Flash Vs. Static Adsby Shea Laverty
As you surf the Internet, you may notice that a number of websites feature advertisements. Many of these ads come in the form of embedded banners, which advertise a service, product or company. These banners are frequently found on websites hosting freely accessible content, as a form of generating revenue to run the site. You may have also noticed not all of these ads are the same -- some of them are a simple picture, some of them are animated and some even feature interactivity.
A static ad is just that, static. If features no animation, motion or other interactivity, outside of being clickable. These banners are something like an ad in the newspaper or a magazine, an image arranged to arouse your interest and get you to click. Some are tailored to fit in with a specific site, blending in with the color scheme or setup of the site. In general, they contain images, slogans or relevant text for the advertised product, service or company.
Animated ads are similar to static ads in that they are an image file. However, animated ads feature a sequence of frames containing images, slogans or text. The ad cycles through these frames in sequential order to create an animation loop. Some ads are designed to loop infinitely, while others are set to go through one, or a set number of loop sequences. Some Web hosts require that an animated banner have a set number of cycles to limit bandwidth consumption. These files are typically GIF format, as it is a widely used format supported by most Web browsers.
Flash ads take the concept of an animated banner a step further. Using Adobe's Flash animation platform, animations in a flash ad have a more fluid feel compared to their slightly clunkier GIF counterparts. Flash ads also open the opportunity for advertisers to create an interactive ad. Users may be ask to choose between a number of options, or to play a rudimentary game, before being taken to the advertiser's link. These files are saved in the Flash format, SWF.

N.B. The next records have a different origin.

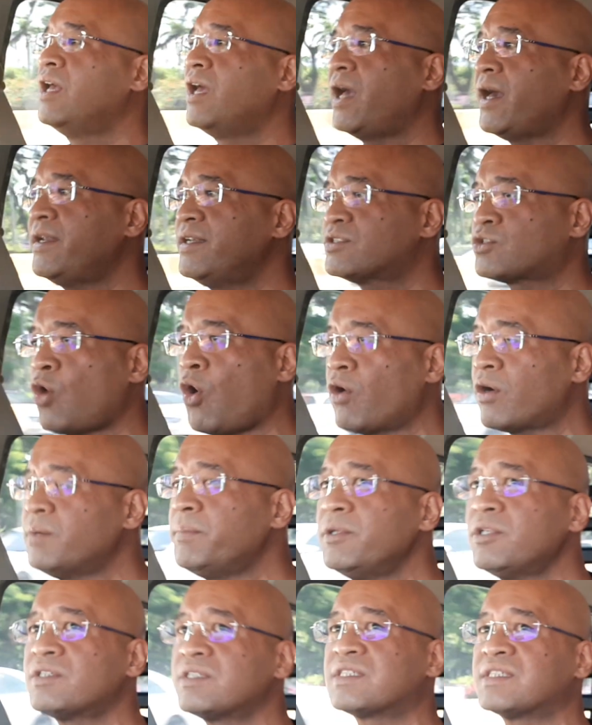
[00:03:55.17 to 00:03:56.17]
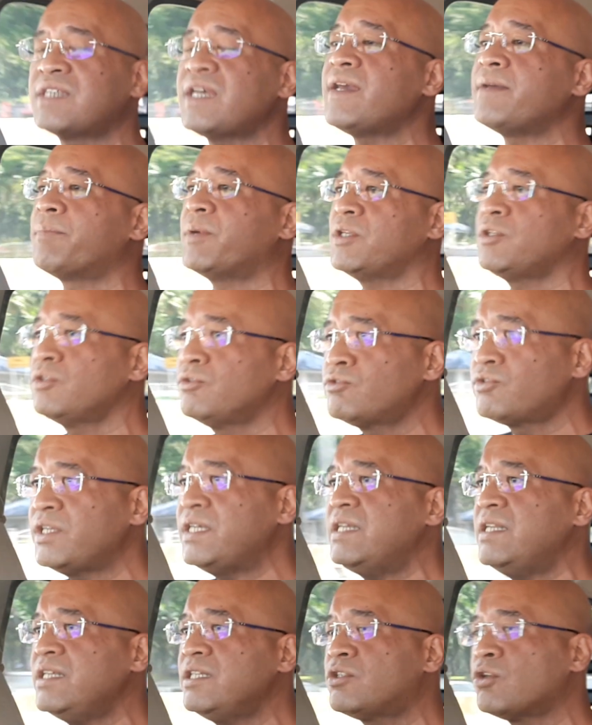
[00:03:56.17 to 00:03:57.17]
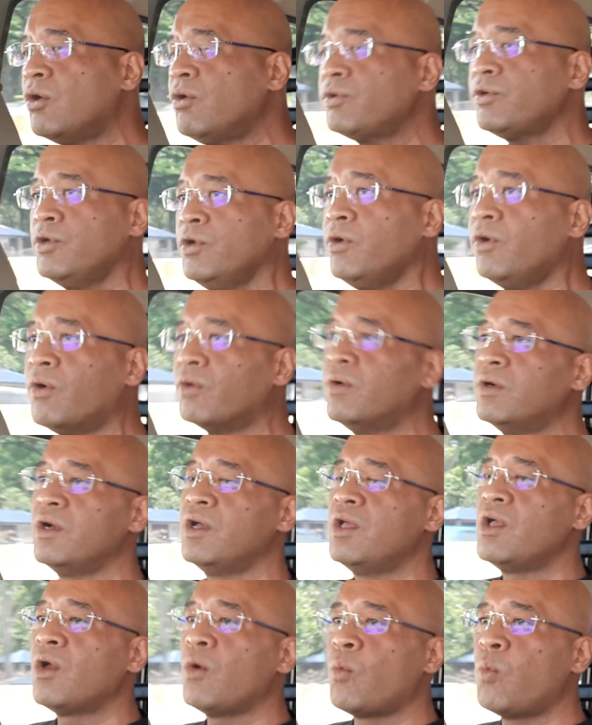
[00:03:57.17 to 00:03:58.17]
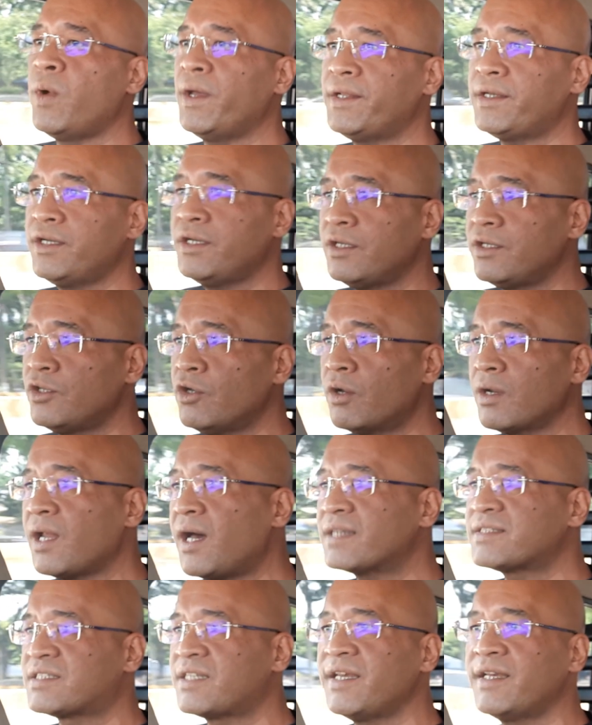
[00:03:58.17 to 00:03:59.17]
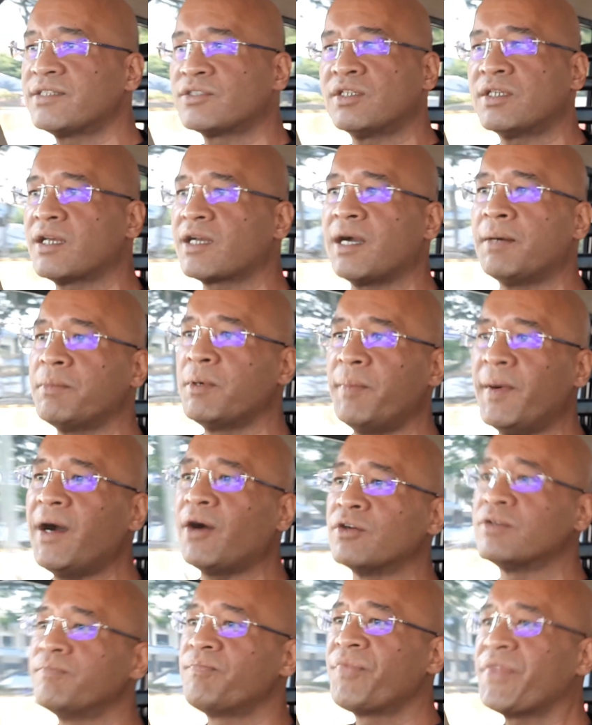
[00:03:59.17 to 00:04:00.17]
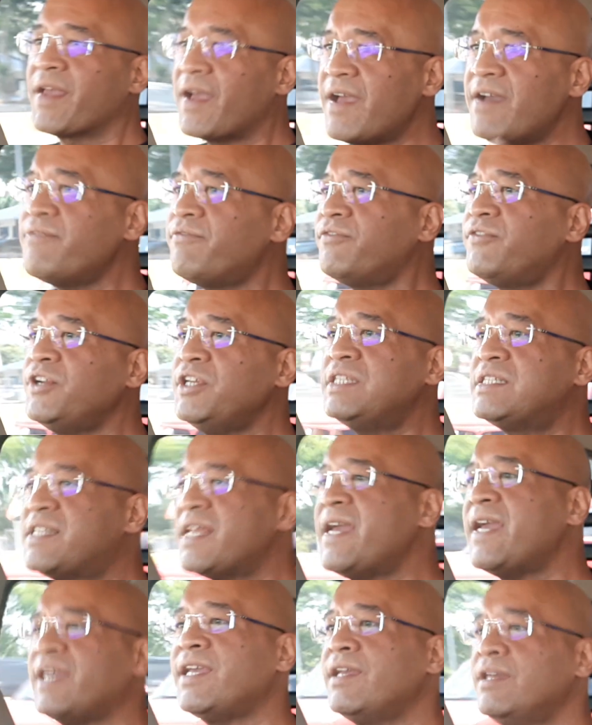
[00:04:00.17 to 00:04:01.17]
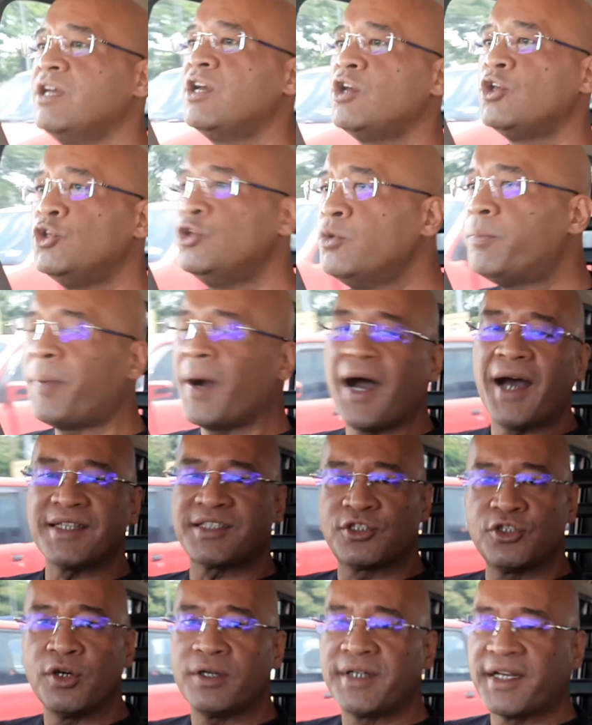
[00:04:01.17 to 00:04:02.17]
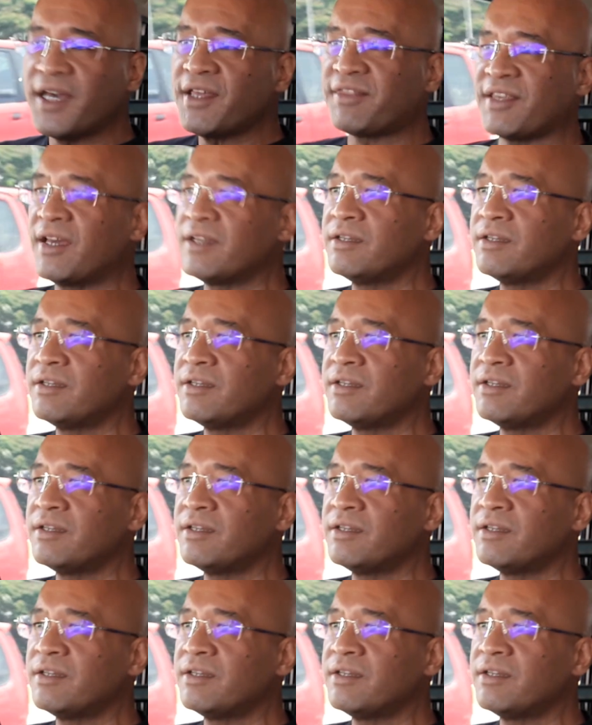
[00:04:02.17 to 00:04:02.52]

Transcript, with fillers: and it's horrible to say, but you really don't know when your last day is going to come about. Every day you pass your death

Creating any of the mentioned advertisements requires a few tools. For static ads, little more than an image editor is require. This can range from the absolute basic, including Microsoft Paint, to professional graphic design programs such as Adobe Photoshop or CorelDRAW. Making an animated ad will require a GIF animation program. Adobe offers this capability in its Photoshop and Flash programs, although many free GIF animators are also available online. To create Flash ads, users will require a Flash editor. Adobe's Flash software is the professional standard, although many free alternatives also exist.